Whichever lines of the material contain "frames", copy each of them.

Material supplied —
- Opening Delimiter -

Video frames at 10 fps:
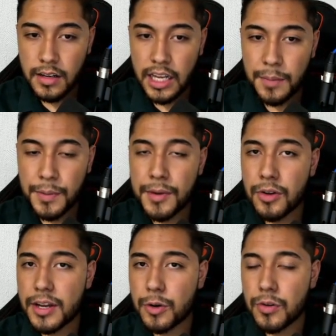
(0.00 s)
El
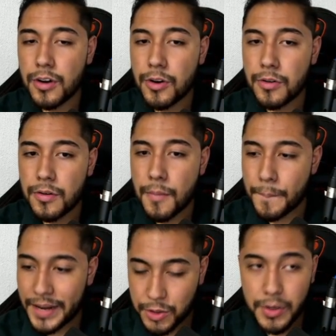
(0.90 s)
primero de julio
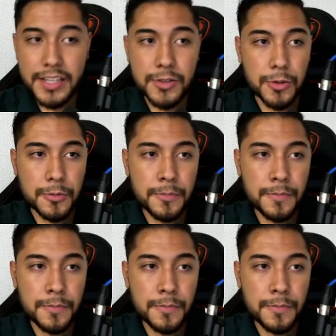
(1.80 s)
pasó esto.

- Closing Delimiter -
- Opening Delimiter -

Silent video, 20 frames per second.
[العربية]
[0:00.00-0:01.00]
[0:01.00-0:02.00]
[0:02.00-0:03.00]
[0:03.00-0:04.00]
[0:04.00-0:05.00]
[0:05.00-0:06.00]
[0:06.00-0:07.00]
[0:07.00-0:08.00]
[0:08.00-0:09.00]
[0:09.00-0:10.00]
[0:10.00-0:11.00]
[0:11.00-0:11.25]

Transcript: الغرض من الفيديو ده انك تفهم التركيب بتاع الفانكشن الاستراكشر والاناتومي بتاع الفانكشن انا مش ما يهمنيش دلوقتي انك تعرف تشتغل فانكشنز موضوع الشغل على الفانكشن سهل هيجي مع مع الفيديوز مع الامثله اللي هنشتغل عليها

- Closing Delimiter -

Exercise response —
Video frames at 10 fps:
Silent video, 20 frames per second.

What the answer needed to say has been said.